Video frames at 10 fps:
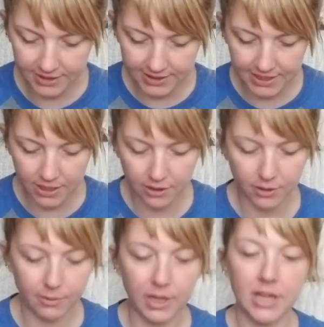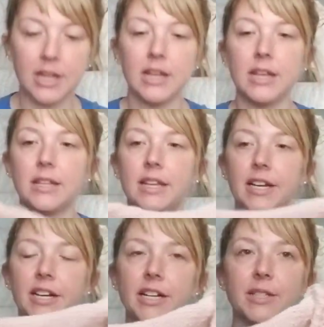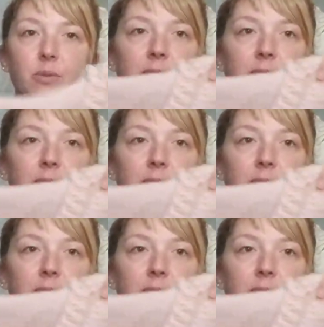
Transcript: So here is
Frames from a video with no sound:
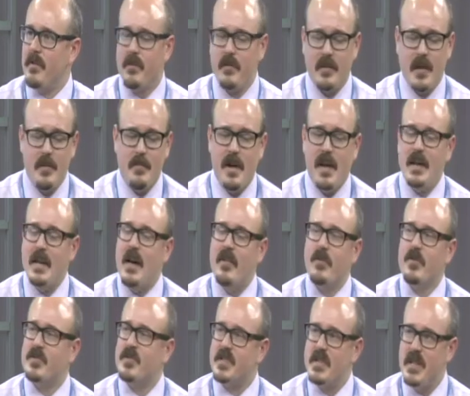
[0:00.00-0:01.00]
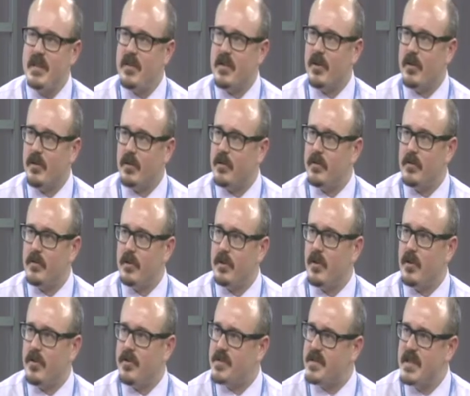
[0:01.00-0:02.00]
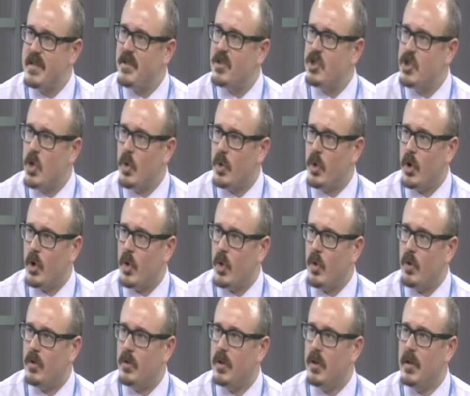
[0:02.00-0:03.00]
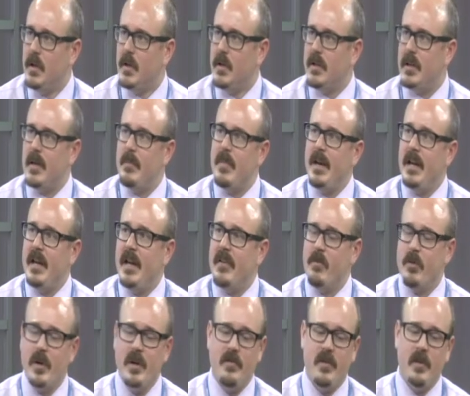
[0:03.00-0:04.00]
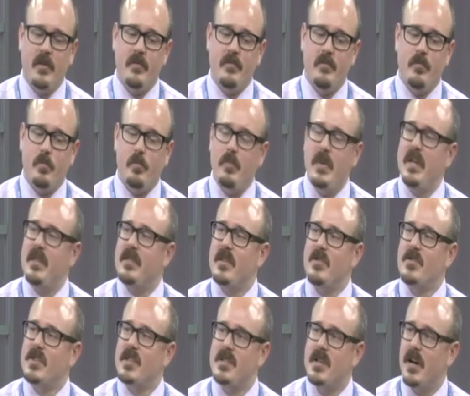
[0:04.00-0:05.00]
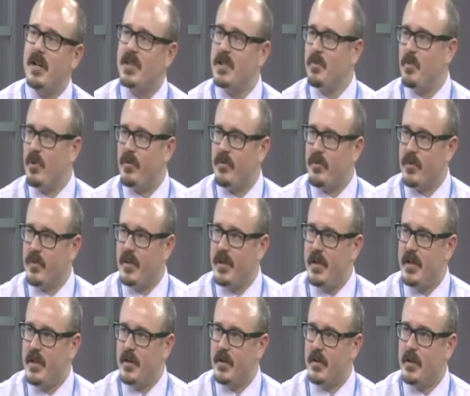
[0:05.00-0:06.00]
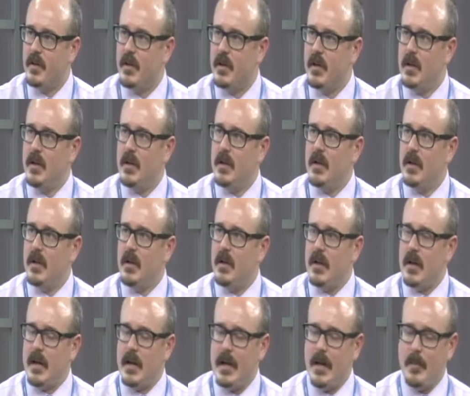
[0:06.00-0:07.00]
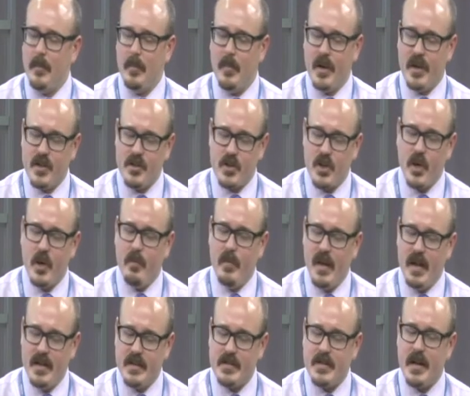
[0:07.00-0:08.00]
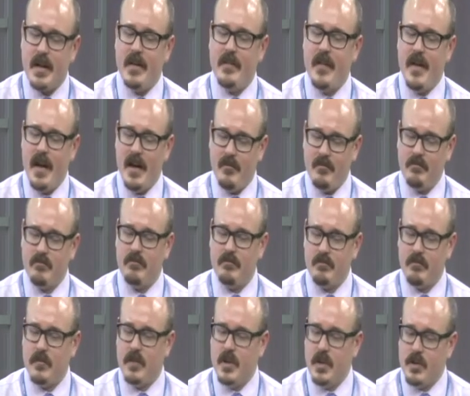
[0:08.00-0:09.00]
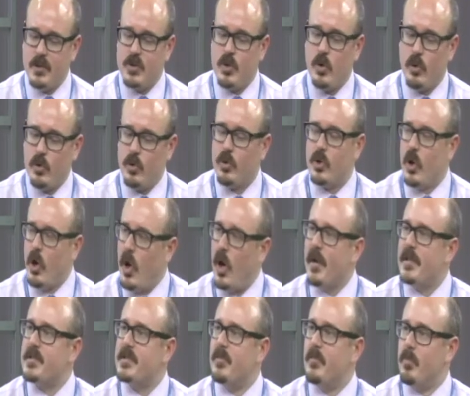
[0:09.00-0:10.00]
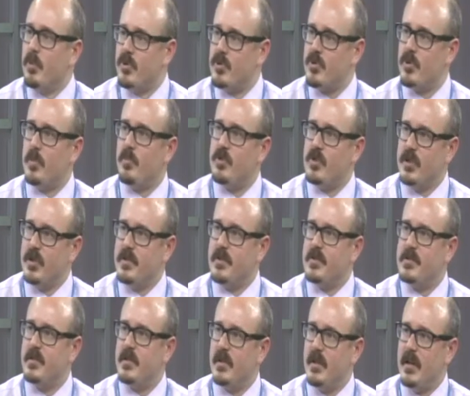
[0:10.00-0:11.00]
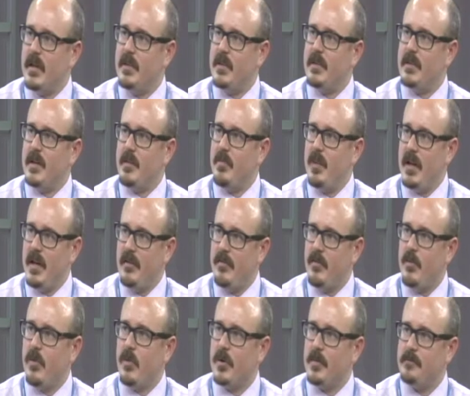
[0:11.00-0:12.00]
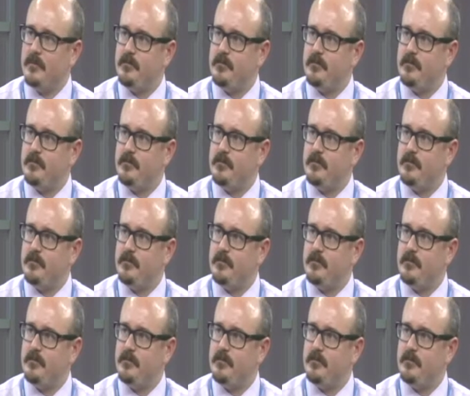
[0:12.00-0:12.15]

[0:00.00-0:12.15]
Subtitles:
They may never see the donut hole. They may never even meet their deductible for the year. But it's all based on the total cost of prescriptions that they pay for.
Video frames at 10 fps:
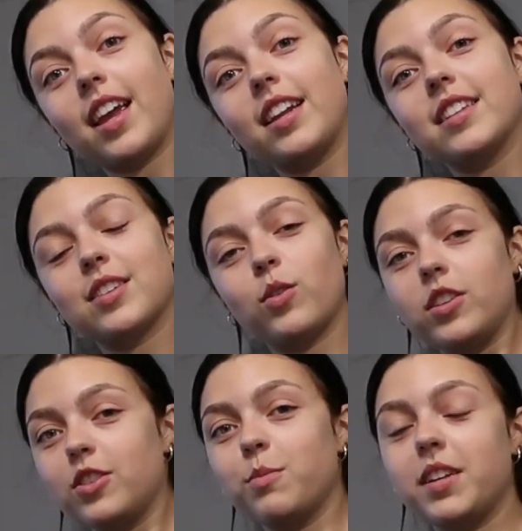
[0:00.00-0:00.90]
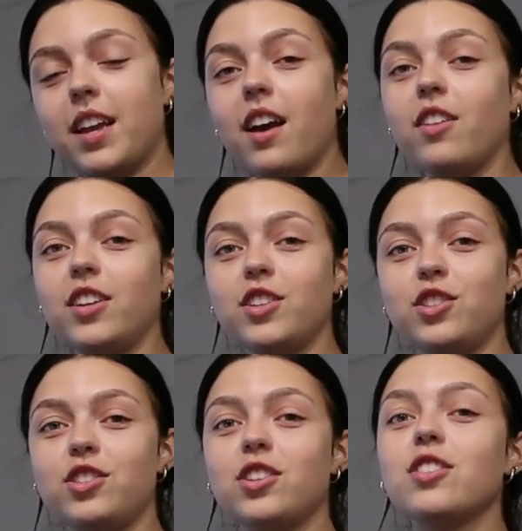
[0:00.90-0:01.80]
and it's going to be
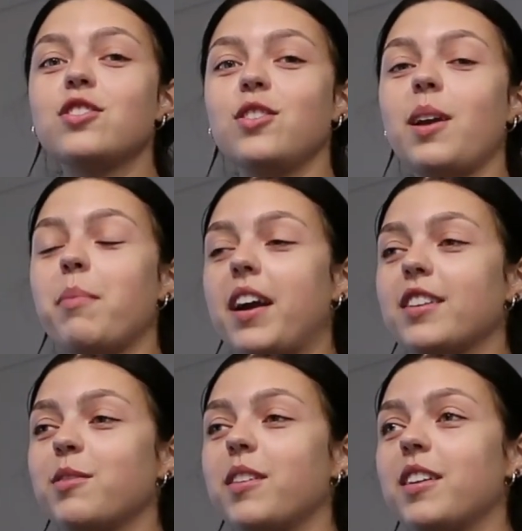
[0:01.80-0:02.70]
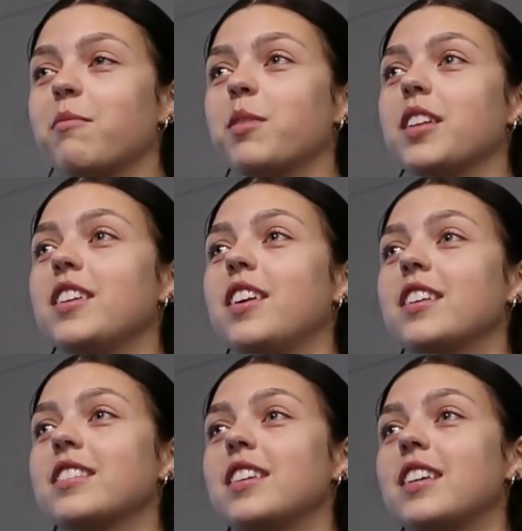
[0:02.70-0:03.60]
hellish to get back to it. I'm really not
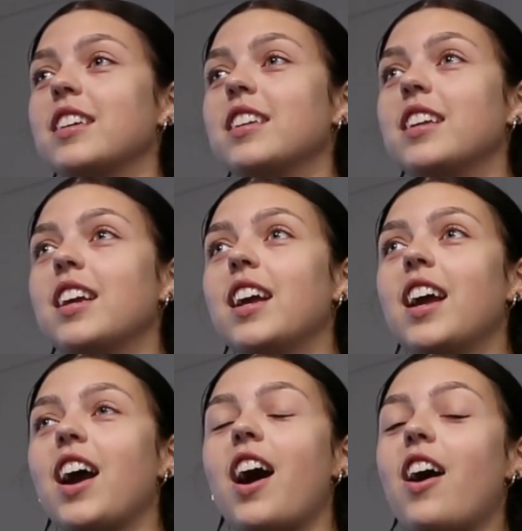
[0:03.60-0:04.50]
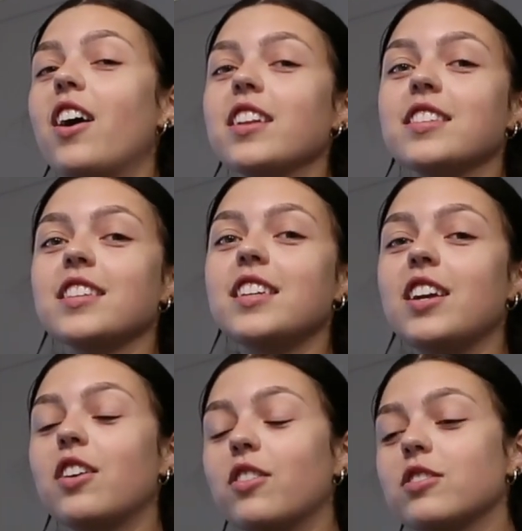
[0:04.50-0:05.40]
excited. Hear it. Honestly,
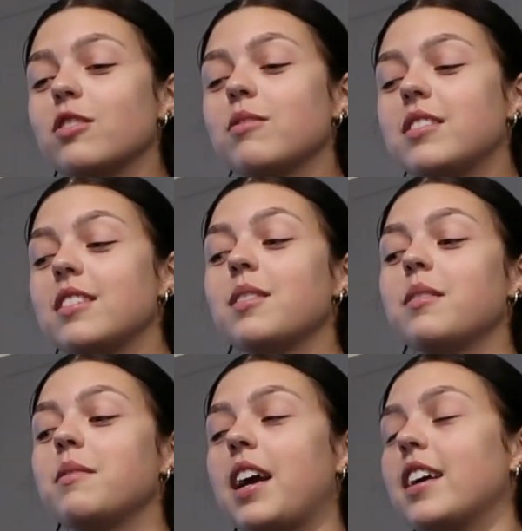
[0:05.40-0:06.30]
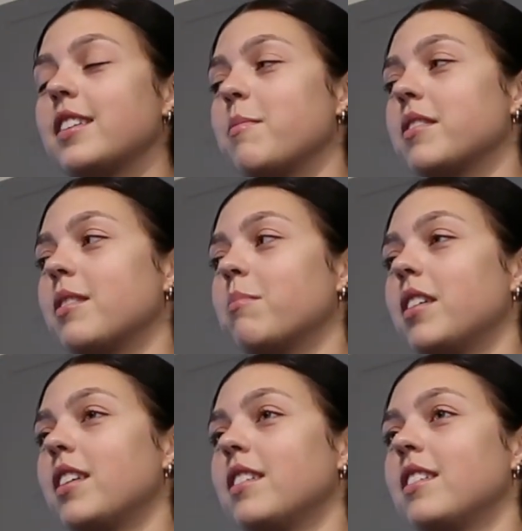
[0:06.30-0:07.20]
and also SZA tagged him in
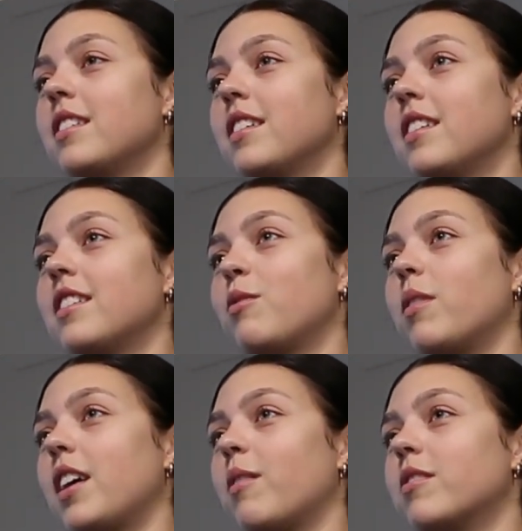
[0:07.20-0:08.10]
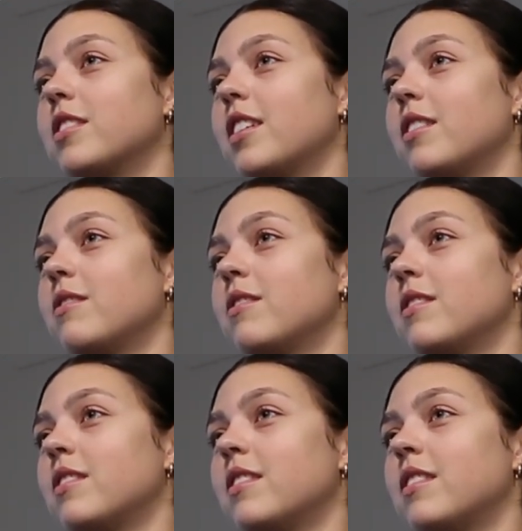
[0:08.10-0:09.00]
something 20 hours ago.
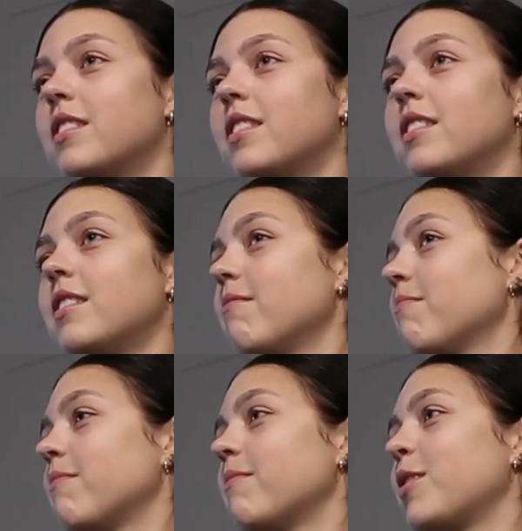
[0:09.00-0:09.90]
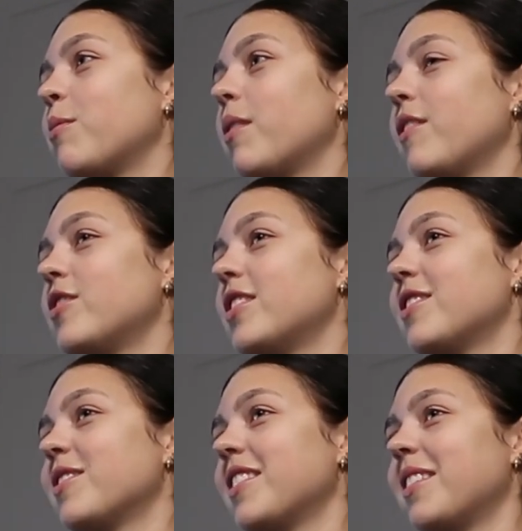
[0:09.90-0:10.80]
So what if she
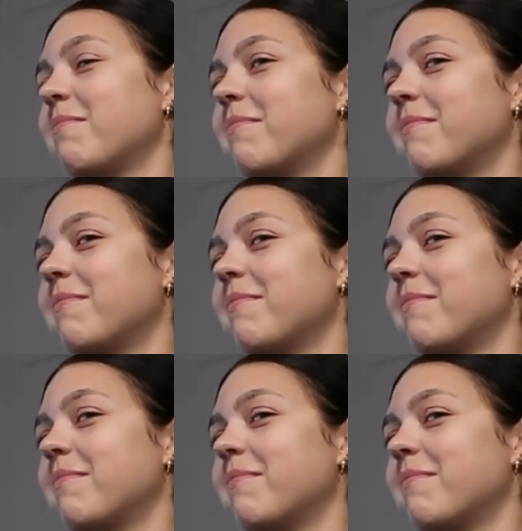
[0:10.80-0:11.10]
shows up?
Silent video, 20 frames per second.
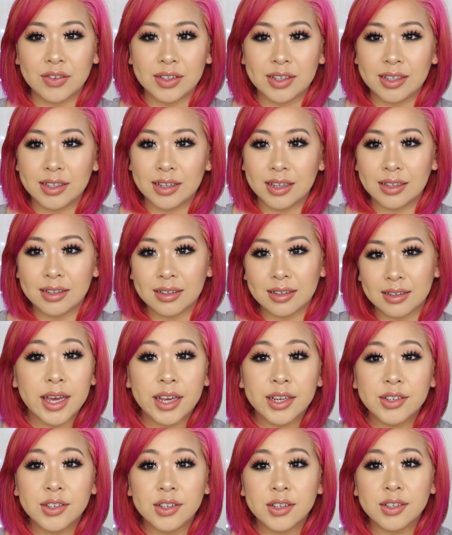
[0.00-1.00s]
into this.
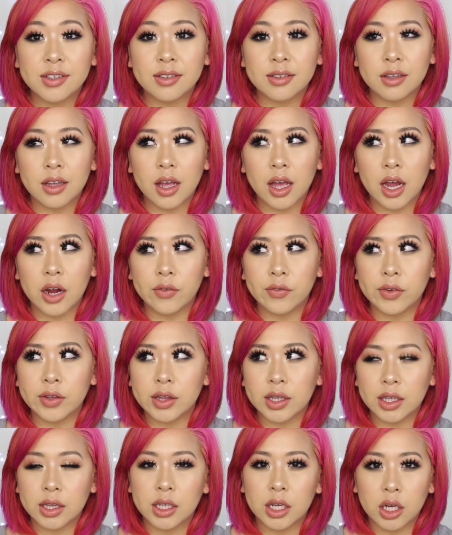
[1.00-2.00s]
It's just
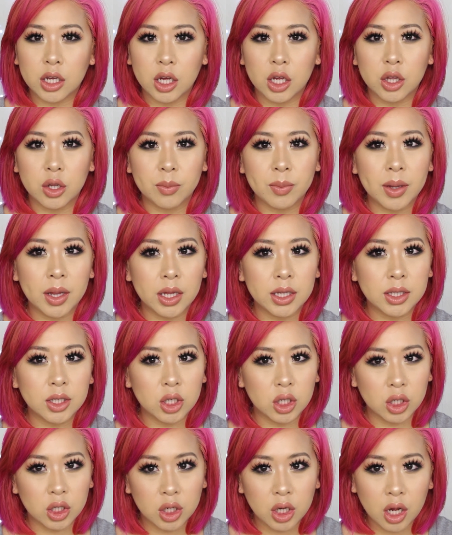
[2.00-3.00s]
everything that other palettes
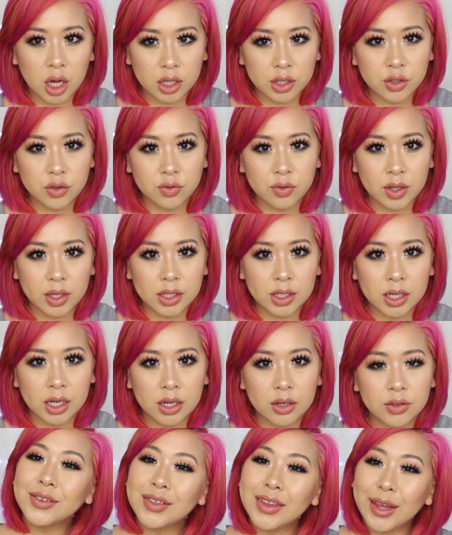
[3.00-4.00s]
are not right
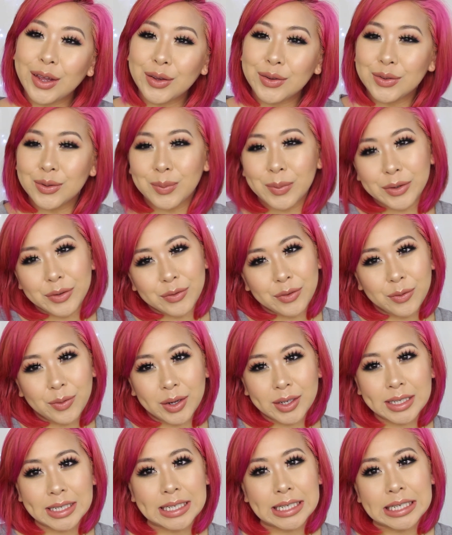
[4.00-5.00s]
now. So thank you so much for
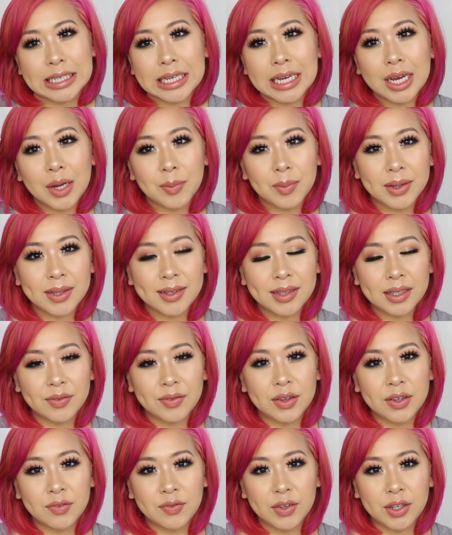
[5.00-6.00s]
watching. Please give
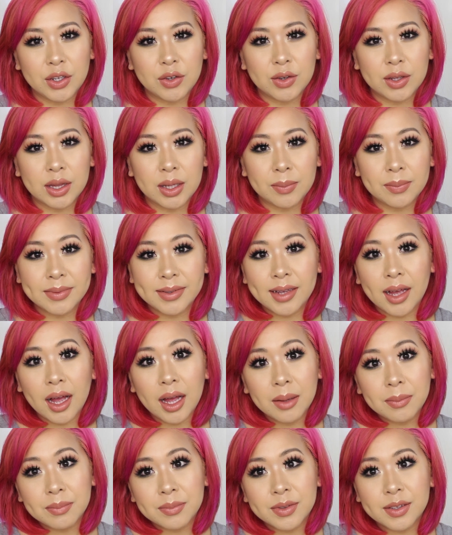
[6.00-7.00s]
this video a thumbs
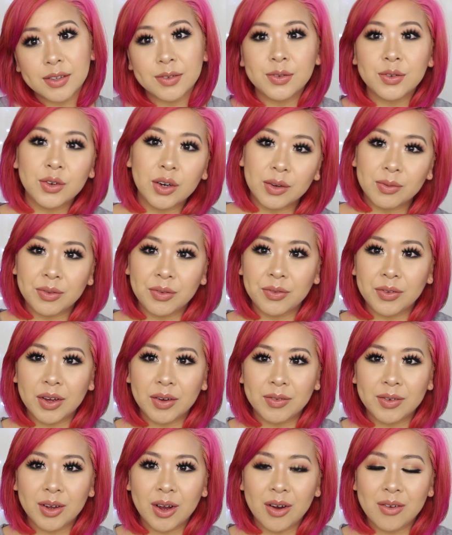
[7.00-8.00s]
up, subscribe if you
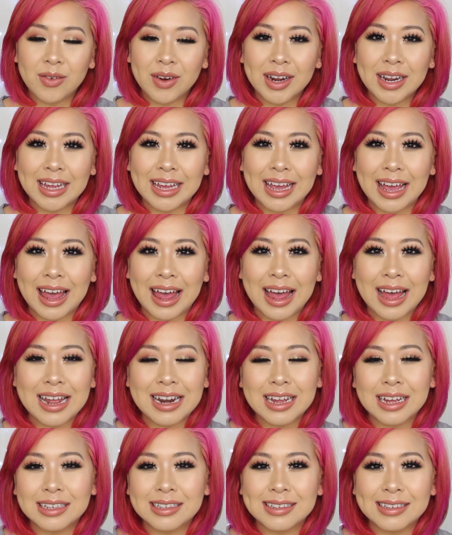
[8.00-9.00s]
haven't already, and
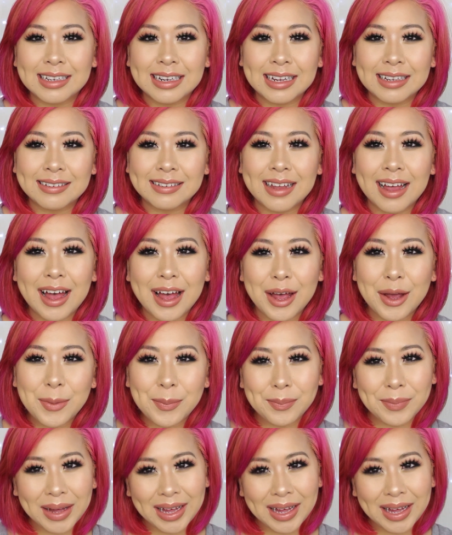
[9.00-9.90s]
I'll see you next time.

********

**What you need to do**
Going back to the data above, write out everything from the line with "[0:07.00-0:08.00]" down to the line with "[0:07.20-0:08.10]", both included, leaving every picture out.

**Solution to the exercise**
[0:07.00-0:08.00]
[0:08.00-0:09.00]
[0:09.00-0:10.00]
[0:10.00-0:11.00]
[0:11.00-0:12.00]
[0:12.00-0:12.15]

[0:00.00-0:12.15]
Subtitles:
They may never see the donut hole. They may never even meet their deductible for the year. But it's all based on the total cost of prescriptions that they pay for.
Video frames at 10 fps:
[0:00.00-0:00.90]
[0:00.90-0:01.80]
and it's going to be
[0:01.80-0:02.70]
[0:02.70-0:03.60]
hellish to get back to it. I'm really not
[0:03.60-0:04.50]
[0:04.50-0:05.40]
excited. Hear it. Honestly,
[0:05.40-0:06.30]
[0:06.30-0:07.20]
and also SZA tagged him in
[0:07.20-0:08.10]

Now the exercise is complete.